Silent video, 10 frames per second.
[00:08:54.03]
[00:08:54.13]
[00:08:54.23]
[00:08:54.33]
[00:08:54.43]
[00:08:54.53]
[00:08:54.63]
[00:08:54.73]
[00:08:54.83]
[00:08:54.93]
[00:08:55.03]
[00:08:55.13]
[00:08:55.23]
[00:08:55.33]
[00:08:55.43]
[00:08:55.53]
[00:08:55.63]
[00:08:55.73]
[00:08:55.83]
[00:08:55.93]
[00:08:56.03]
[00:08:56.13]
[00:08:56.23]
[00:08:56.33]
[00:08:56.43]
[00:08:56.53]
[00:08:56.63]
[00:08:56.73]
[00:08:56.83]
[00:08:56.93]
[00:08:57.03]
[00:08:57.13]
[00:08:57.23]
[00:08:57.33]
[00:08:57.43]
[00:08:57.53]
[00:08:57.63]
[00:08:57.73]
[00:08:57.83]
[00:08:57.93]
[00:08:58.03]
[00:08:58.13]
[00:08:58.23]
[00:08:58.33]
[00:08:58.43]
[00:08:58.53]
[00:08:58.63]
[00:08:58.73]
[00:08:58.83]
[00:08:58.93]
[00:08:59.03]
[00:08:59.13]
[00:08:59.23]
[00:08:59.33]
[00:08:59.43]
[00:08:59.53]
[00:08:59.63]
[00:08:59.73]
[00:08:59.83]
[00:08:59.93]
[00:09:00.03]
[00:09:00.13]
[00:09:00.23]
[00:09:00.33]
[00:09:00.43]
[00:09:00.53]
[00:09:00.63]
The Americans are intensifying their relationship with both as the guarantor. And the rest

--

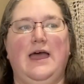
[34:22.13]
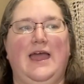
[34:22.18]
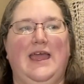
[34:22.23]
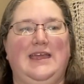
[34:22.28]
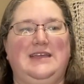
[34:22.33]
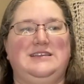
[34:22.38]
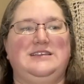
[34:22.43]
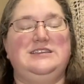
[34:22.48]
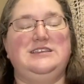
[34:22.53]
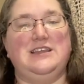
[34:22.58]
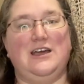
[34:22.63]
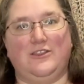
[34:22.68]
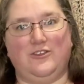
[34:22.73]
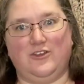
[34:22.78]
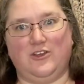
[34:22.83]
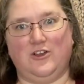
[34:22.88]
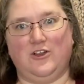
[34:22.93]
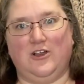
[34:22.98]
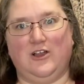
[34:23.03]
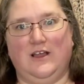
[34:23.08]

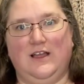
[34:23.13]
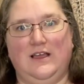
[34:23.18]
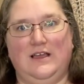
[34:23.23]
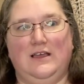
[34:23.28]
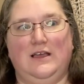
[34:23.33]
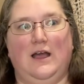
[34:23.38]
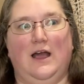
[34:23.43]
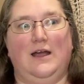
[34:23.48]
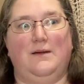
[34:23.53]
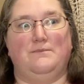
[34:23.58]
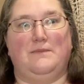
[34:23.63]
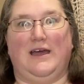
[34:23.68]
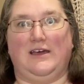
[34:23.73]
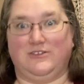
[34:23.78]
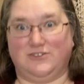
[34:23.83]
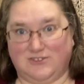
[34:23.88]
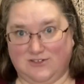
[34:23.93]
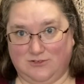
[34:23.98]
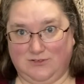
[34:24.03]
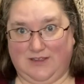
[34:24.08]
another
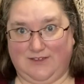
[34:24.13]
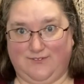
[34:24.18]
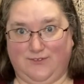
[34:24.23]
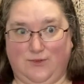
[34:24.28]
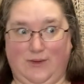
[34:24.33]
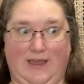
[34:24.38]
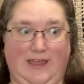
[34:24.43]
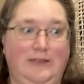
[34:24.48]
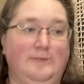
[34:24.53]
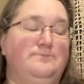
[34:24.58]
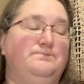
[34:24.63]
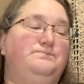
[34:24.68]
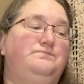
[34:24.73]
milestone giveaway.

---

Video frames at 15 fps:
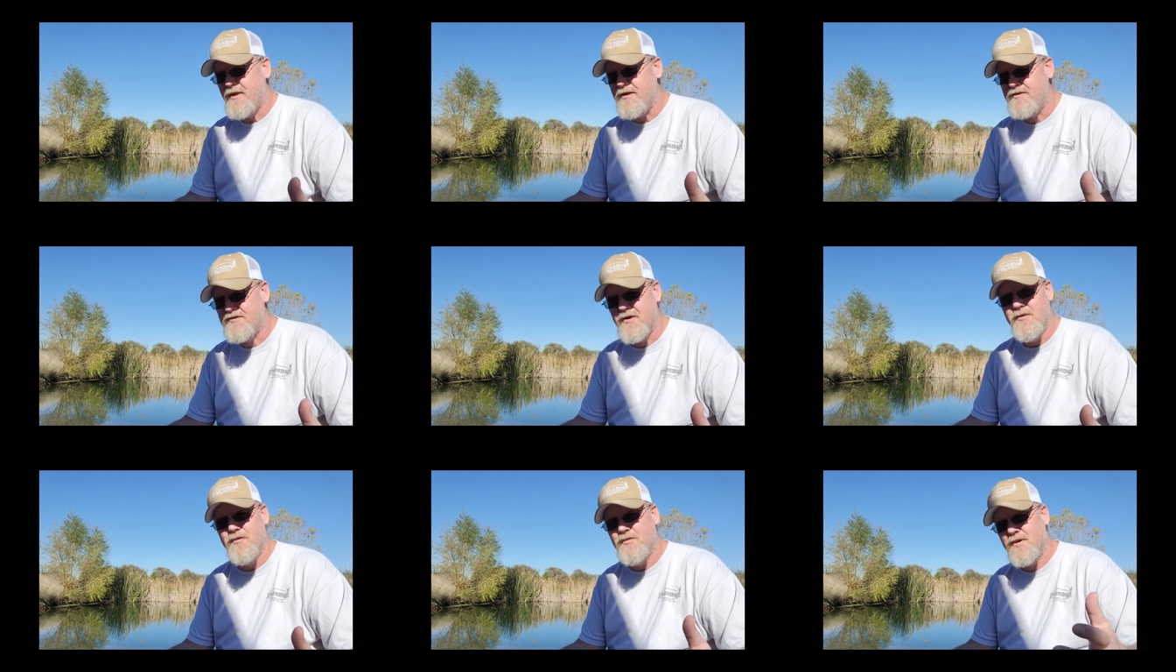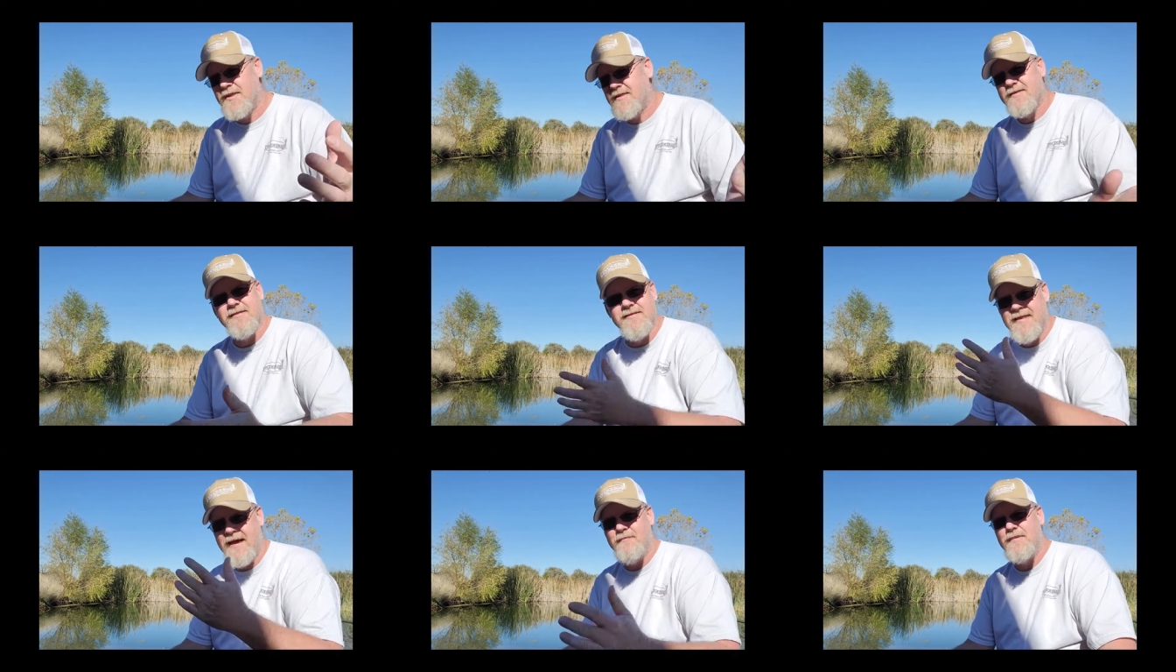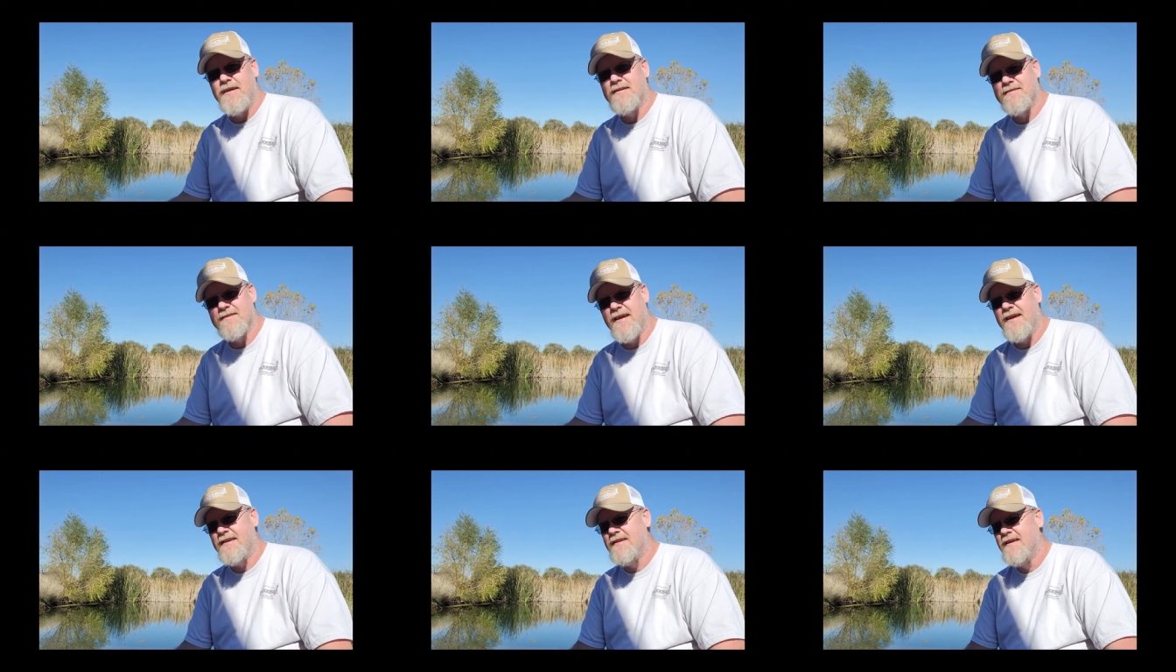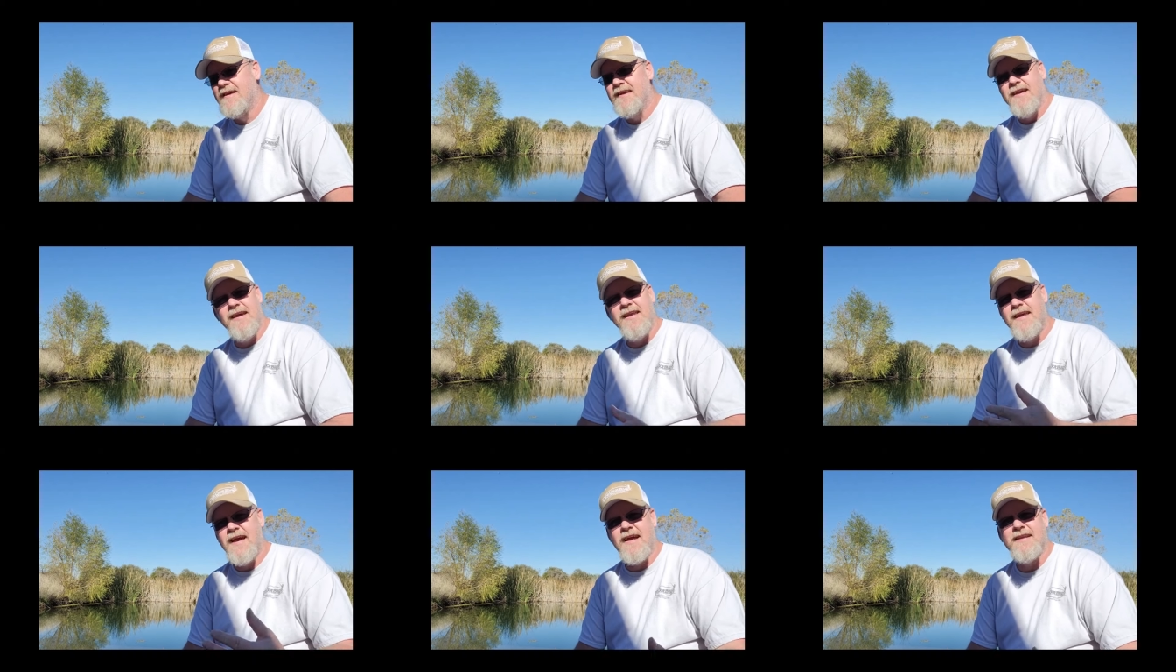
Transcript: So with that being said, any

● Assigned task: State the number of lines in the records that include the string "frames", without any other words.

● Result of this task: 2